Hmmm. I can see the cylindrical shape would fit inside the hole, but wouldn't the stuff inside leak out when you drilled the smaller hole through the can? ;)
R
Hmmm. I can see the cylindrical shape would fit inside the hole, but wouldn't the stuff inside leak out when you drilled the smaller hole through the can? ;)
ROn Wed, 14 Oct 2009 06:20:45 -0600, "Doug Brown" wrote Re Re: Enlarge a hole in studs:
That's pretty nice.
you figgered your own solution. use a plug from a 2" hole as a pilot on your larger hole saw.
s
That is one nifty tool. It's on my shopping list so I can get rid of the box of plywood pieces that have accumulated from prior mistake corrections. Thanks, Doug.
Joe
Joe:
Read the description carefully.
"...mandrel is threaded to accept saws with 1/2" and 5/8" diameter mounting holes."
You'll need hole saws with 2 different sized mounting holes to use the Oops Arbor.
In other words, your "mistake size" hole saw will need a 1/2" mounting hole while your "fixed it size" hole saw will need to be 3/8".
You'll get rid of the plywood pieces, but may have to add a bunch of duplicate OD hole saws.
I'd stick with the plywood if it works for you.
this:
Many times you can put two hole saws on one regular arbor and do the same thing.
snipped-for-privacy@dog.com wrote: ...
That'd be my first thought having seen that but hadn't thought of it before. Then at least if don't have right size(s) what you get will fit the arbor you have...
Primary difficulty I'd foresee is whether arbor is long enough to stack the two and still have sufficient thread length.
Since this is not a piece of furniture, use a jigsaw to make the hole larger.
Why do people think that because it won't be seen it's not important? I'd say roughly 2/3s or more of the hacked holes in studs and joists end up creating a stress concentration point and splitting the wood. Drilled holes rarely do that unless they are drilled too near an edge/ end.
R
And properly enlarged with a rotozip leaves no "rizers" to encourage splitting either.
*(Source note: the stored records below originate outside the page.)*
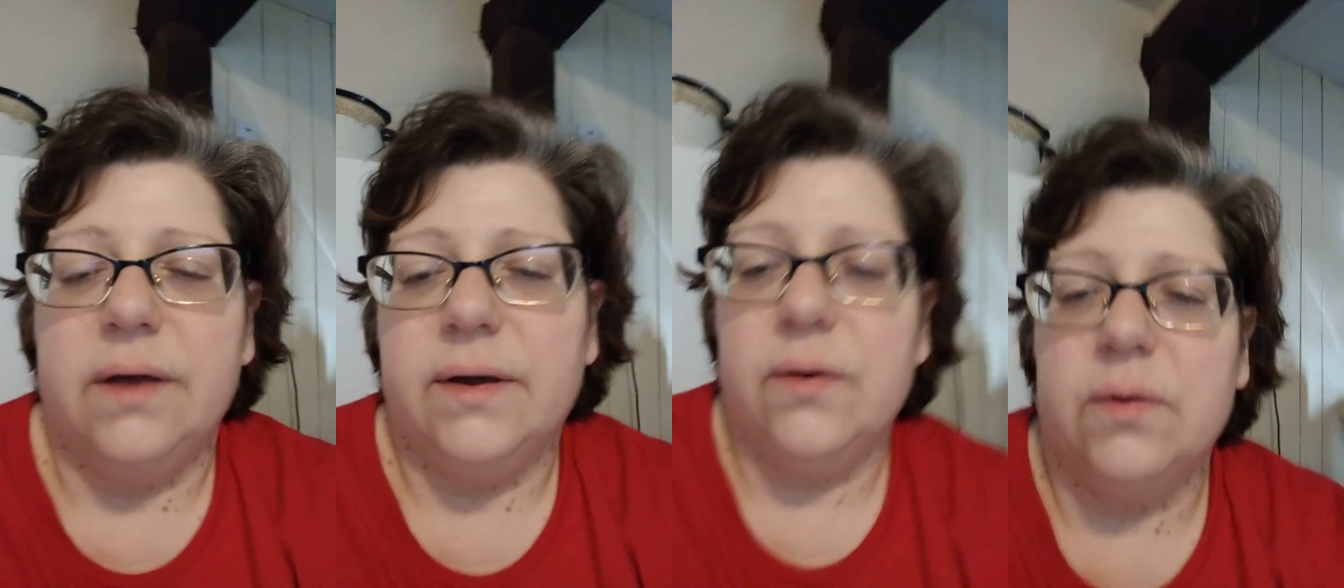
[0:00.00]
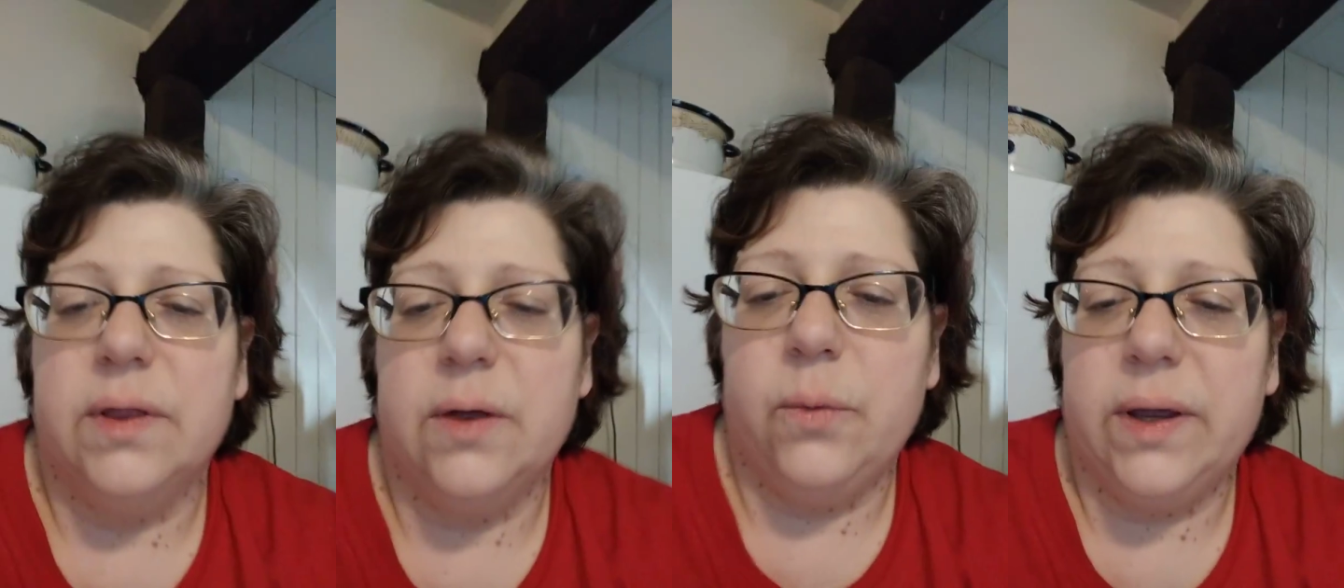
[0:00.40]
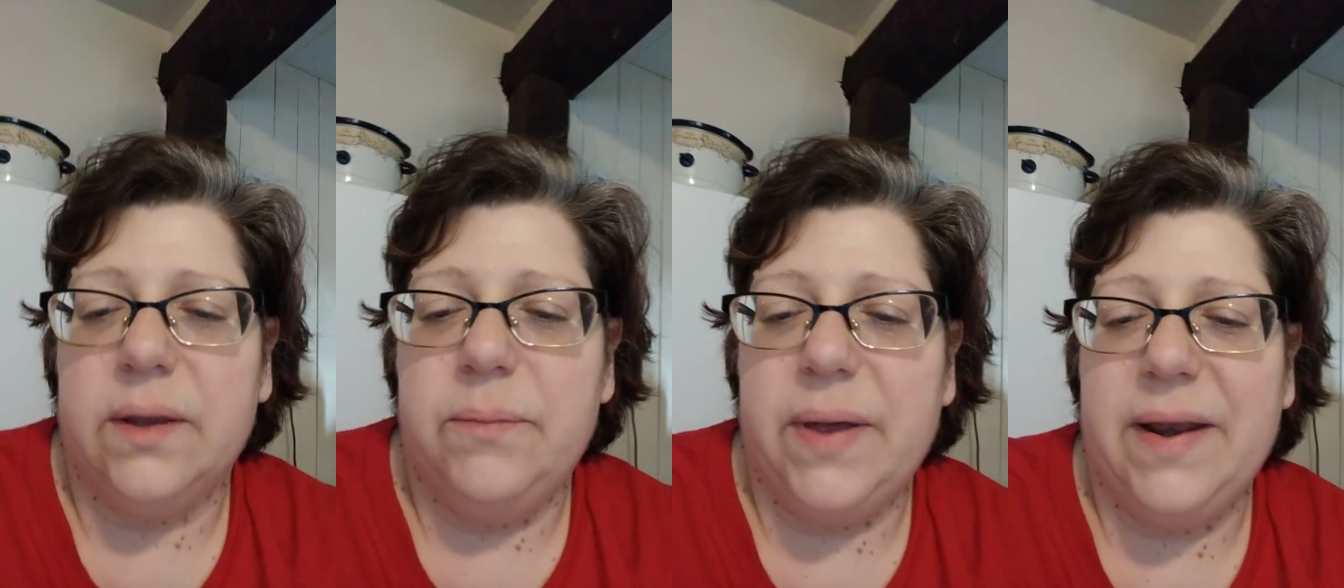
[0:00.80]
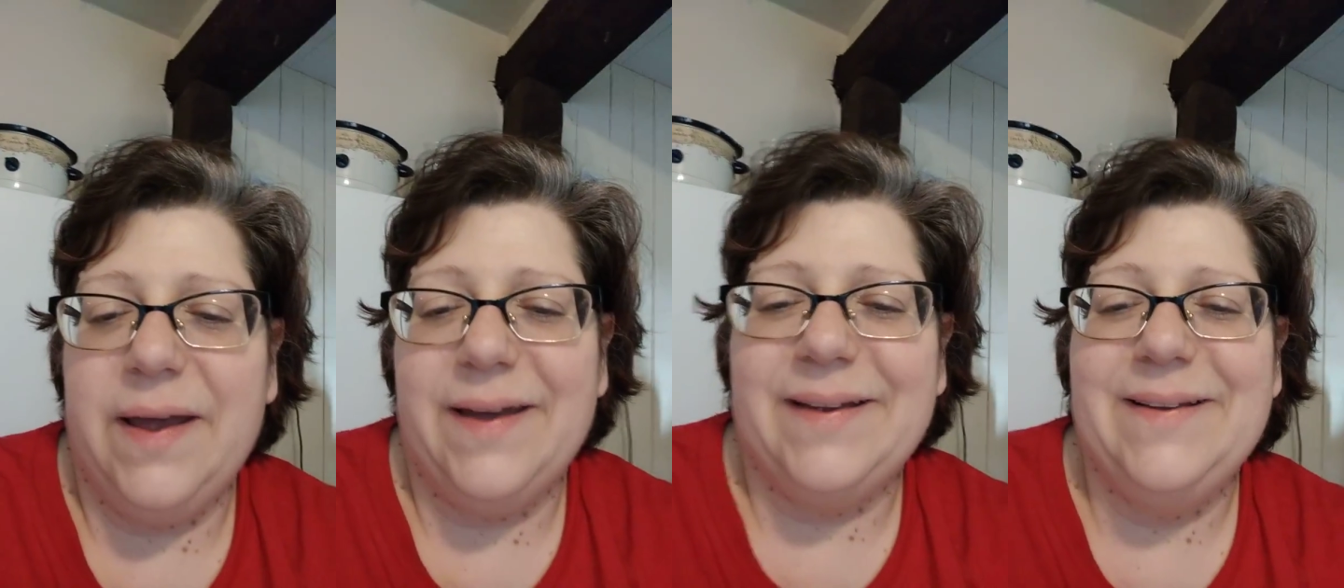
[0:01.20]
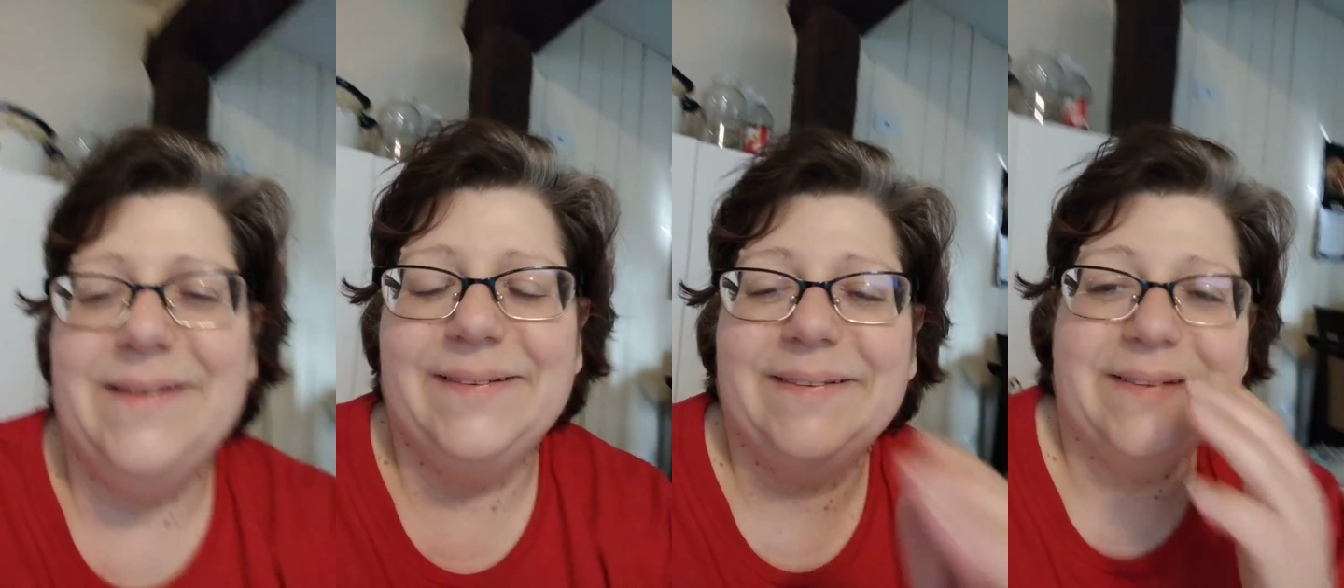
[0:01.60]
I got a really wicked bedhead
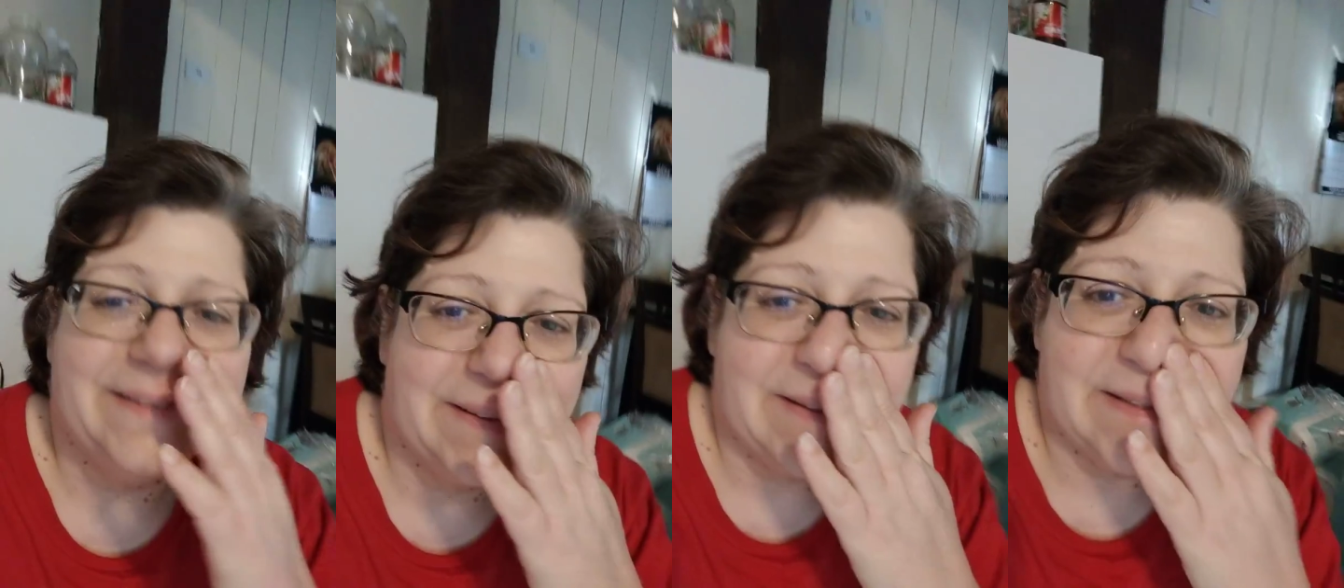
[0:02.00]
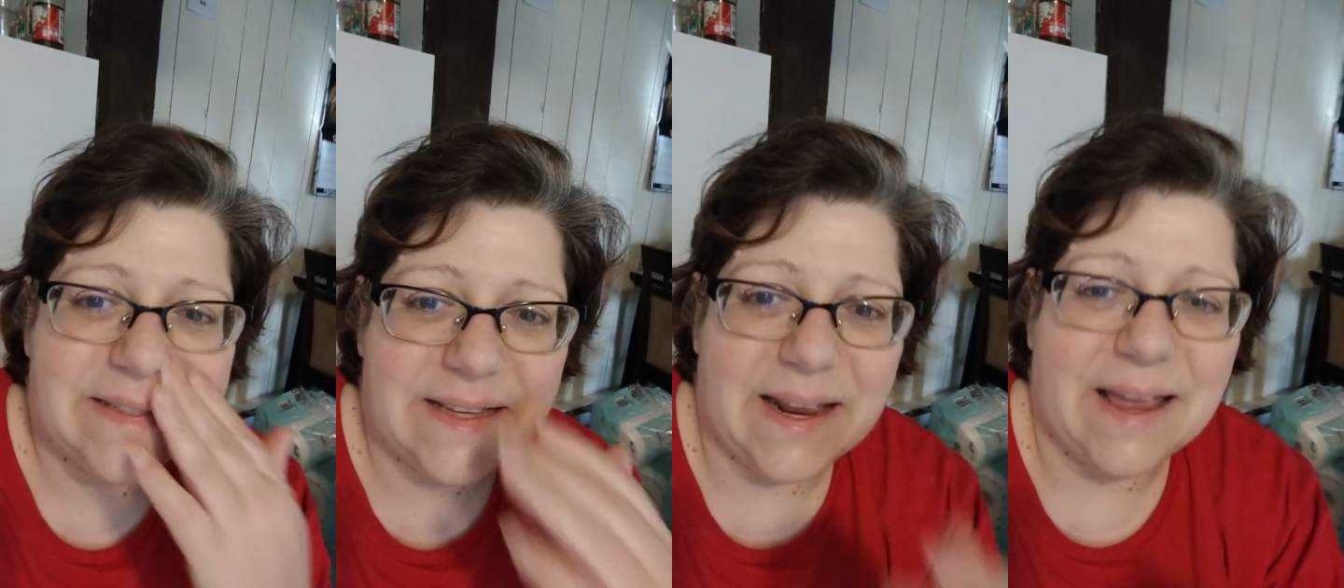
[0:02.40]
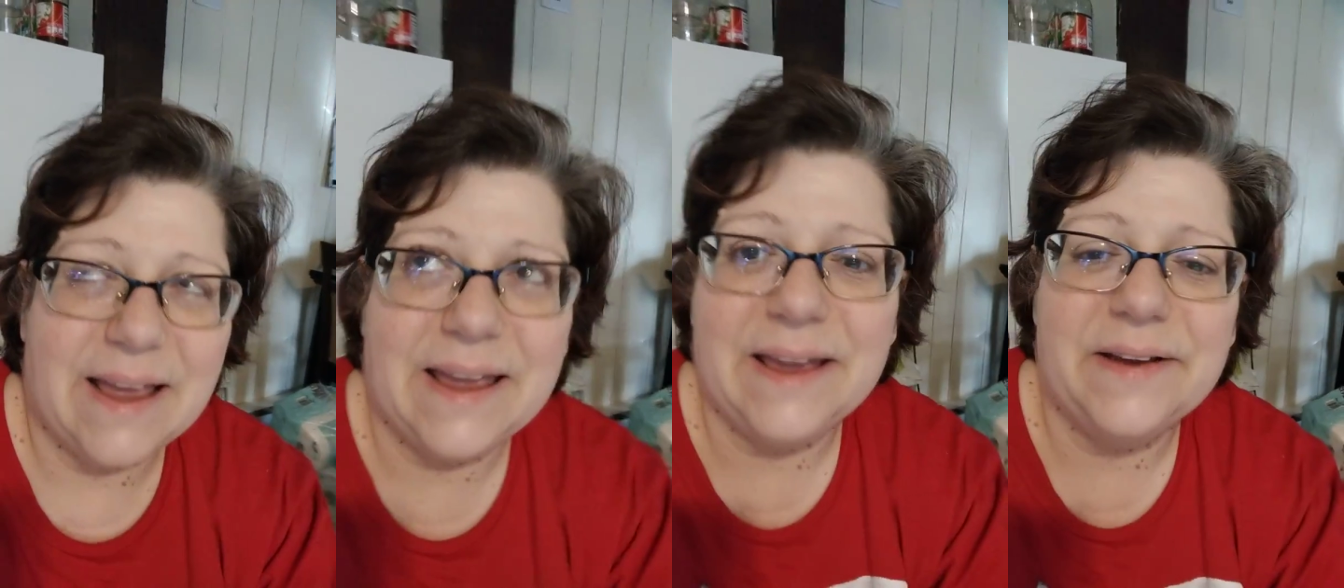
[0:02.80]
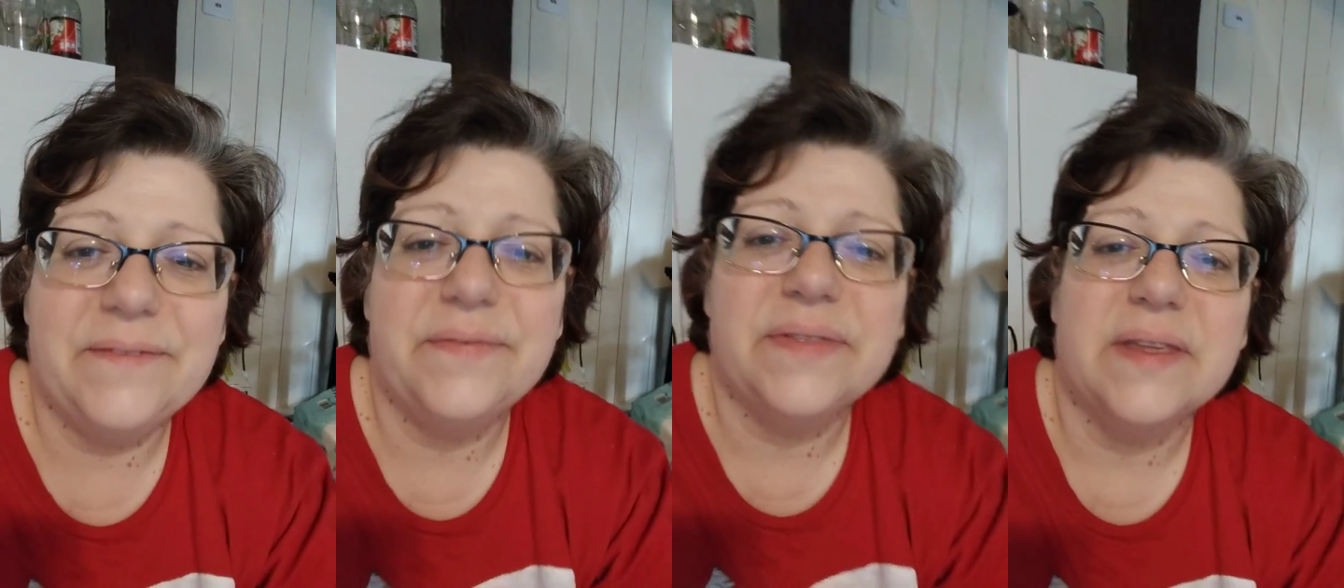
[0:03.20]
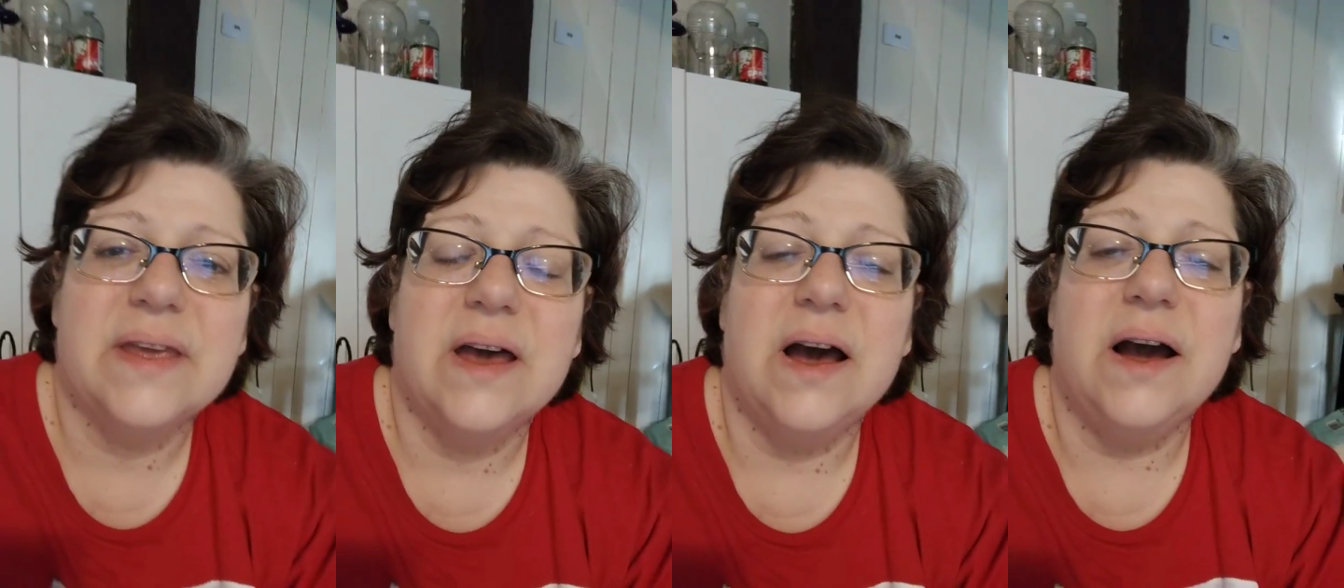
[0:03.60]
today.
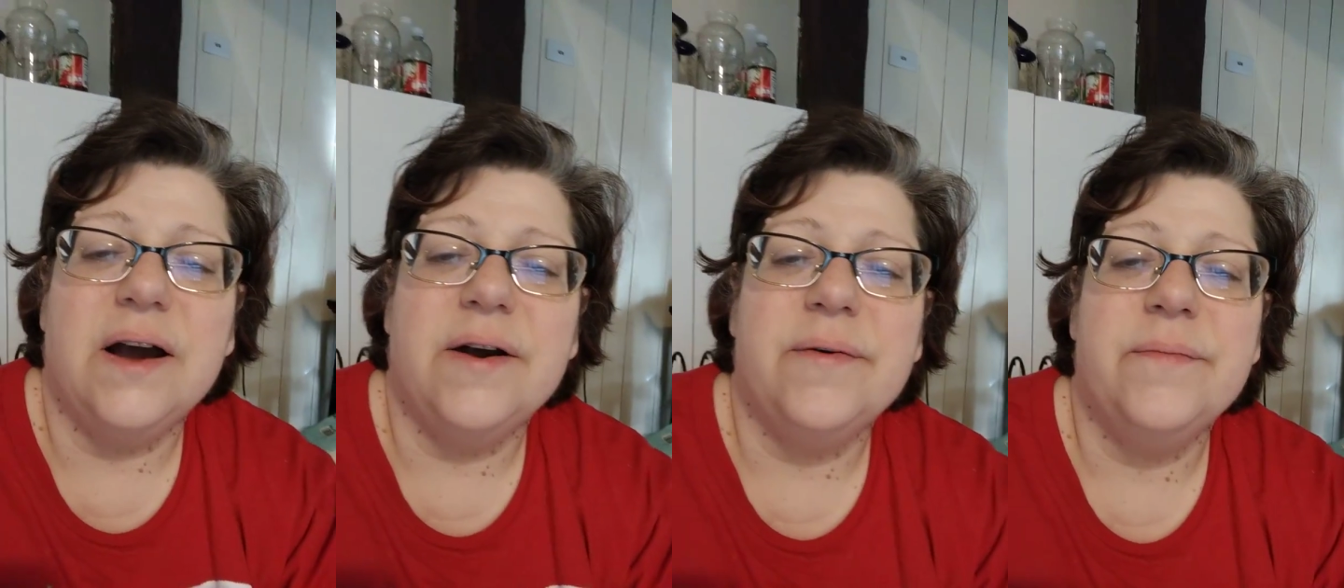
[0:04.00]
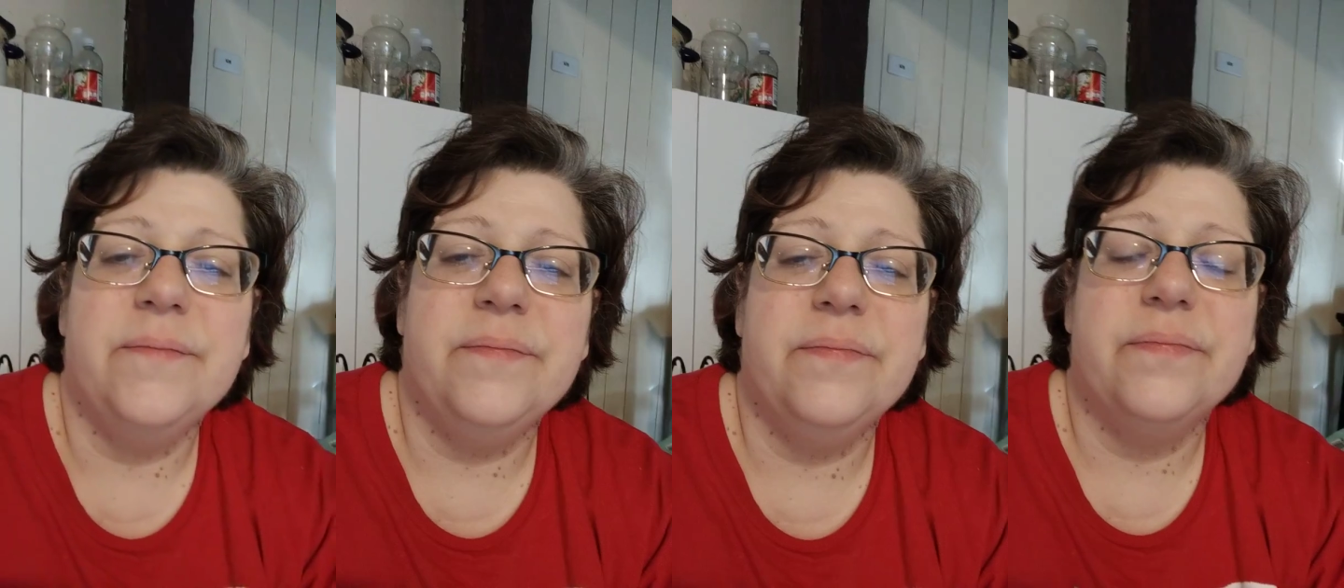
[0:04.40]
Um,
Well, there's roughing out and hacking...
_I_ think it isn't worth spending a lot of time on because it simply isn't and a vertical non-loadbearing wet wall has so little bending stress these imagined stress concentration points are not going to be failure points.
A main, load-bearing beam some reason to care, this application, "not so much". There are far better places to spend the amount of time MC was talking about to fixup the problem. (Of course, if he had bothered to measure the hole or test fit a piece after the first one, it would have saved the whole problem from arising, but that's another story... :( )
--
Agreed it is not critical in a non-load-bearing wall.
Most splits in wood start as shrinkage checking, and/or seasonal changes in humidity, not from excess load. A hacked hole has jagged edges that concentrate the stress.
Instill good habits. I would also venture that a hole saw in a reasonable drill would take less time than using a reciprocating saw, jigsaw or Rotozip.
RDoug Brown posted for all of us...
Mads by Starrett I believe.
Yep, that was posted about #12 in this thread and commented on a couple of times.